Market News

Edtech in India 2026, Did the Sector Actually Recover After Byju’s

July 11, 20269 Mins Read
Edtech startups India
Email :

July 11, 2026: Did Edtech startups India recover after Byju’s collapse? The honest answer is no, it didn’t recover, it transformed into something smaller and different. The boom-era model, pure-play online learning sold through celebrity ads and aggressive sales at any cost, is dead, and Byju’s fall from a 22 billion dollar valuation to insolvency was its clearest proof. 

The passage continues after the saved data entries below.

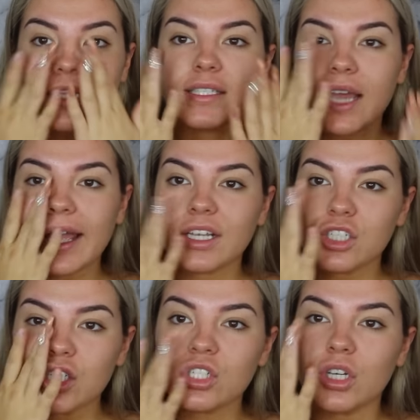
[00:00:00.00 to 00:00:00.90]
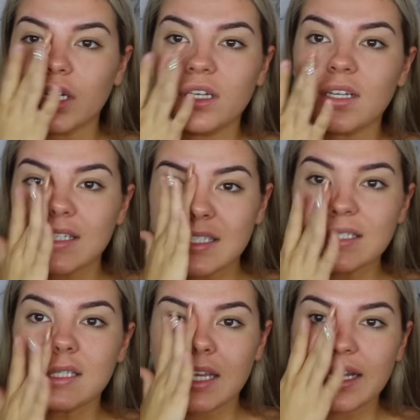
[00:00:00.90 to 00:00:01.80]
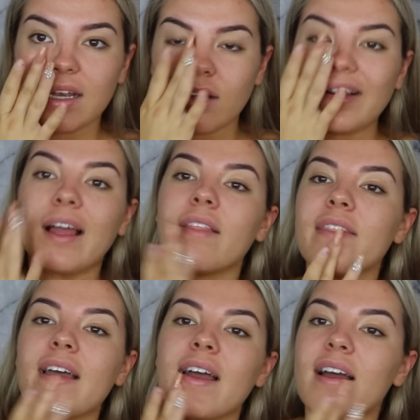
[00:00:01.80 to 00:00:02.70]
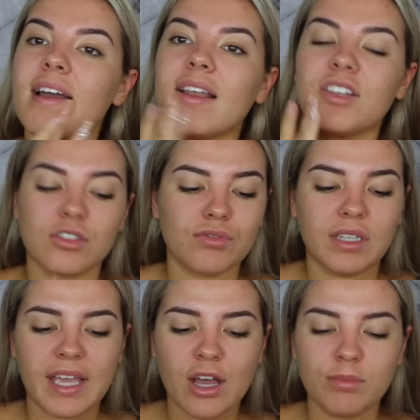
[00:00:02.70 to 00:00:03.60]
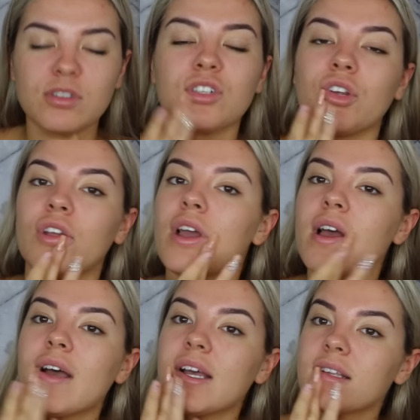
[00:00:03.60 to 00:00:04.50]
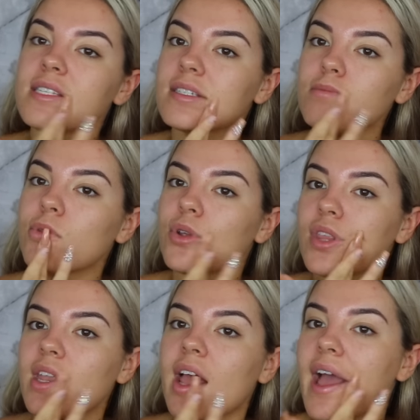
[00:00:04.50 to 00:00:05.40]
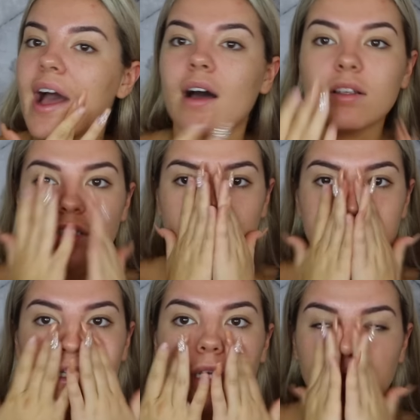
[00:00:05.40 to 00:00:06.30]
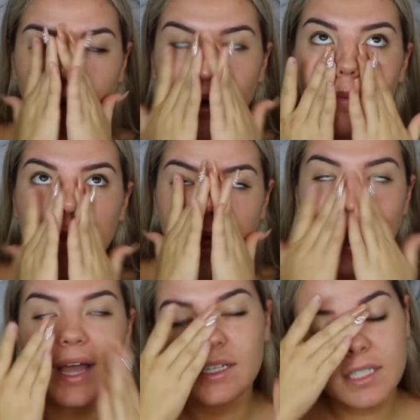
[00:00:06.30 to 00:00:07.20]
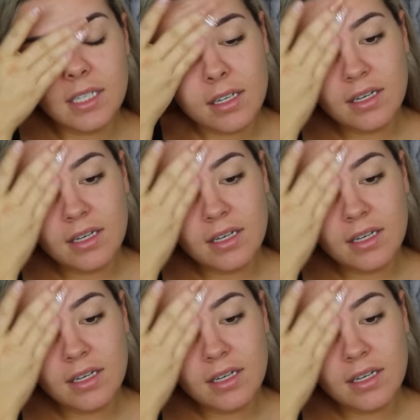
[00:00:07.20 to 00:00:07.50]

textured skin around there and it just really helps to smooth it out. So I'm just going to pop that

Author: Aadarsh Patel | EQMint


What replaced it is a leaner, profitability-first sector built on hybrid online-and-offline learning, validated by PhysicsWallah’s successful November 2025 IPO at a 5.2 billion dollar valuation. But the market was never as big as the hype claimed: against the 90 billion dollars VCs once touted, the actual online K-12 market is roughly 2 to 3 billion. So edtech in 2026 is real, sustainable and consolidating, just far smaller and more sober than the version that burned. Recovery is the wrong word. Reinvention is the right one.

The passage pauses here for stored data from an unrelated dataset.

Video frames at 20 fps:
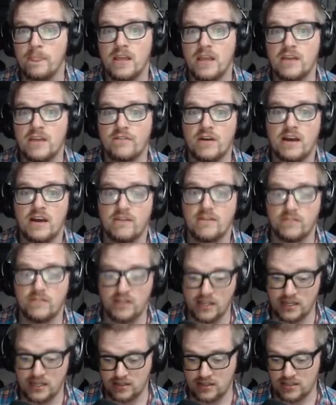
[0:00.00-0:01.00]
if I have
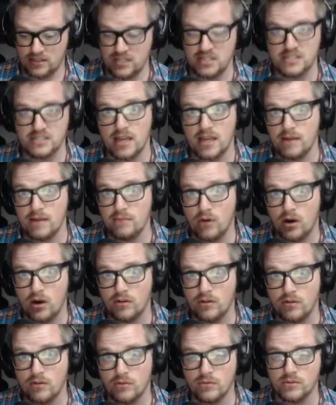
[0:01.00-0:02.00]
like TSM
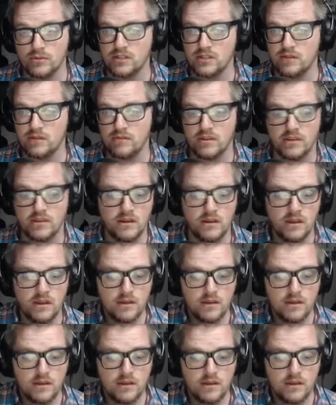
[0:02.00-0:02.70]
on or something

This distinction matters, because calling it a recovery implies the sector is heading back to where it was. It isn’t, and it shouldn’t want to. Where it was, was a bubble.

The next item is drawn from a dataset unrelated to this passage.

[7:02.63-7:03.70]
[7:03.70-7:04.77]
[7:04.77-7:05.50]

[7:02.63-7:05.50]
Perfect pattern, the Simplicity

Here’s the honest reckoning: what actually killed Byju’s, who won and who lost in the aftermath, and what the real, smaller edtech sector looks like in 2026.


What actually killed Byju’s

Be precise, because the lesson depends on the diagnosis. Byju’s didn’t just fail on management, though governance, debt and aggressive sales all played their part. It failed because the pure-play online model was structurally wrong for the Indian market.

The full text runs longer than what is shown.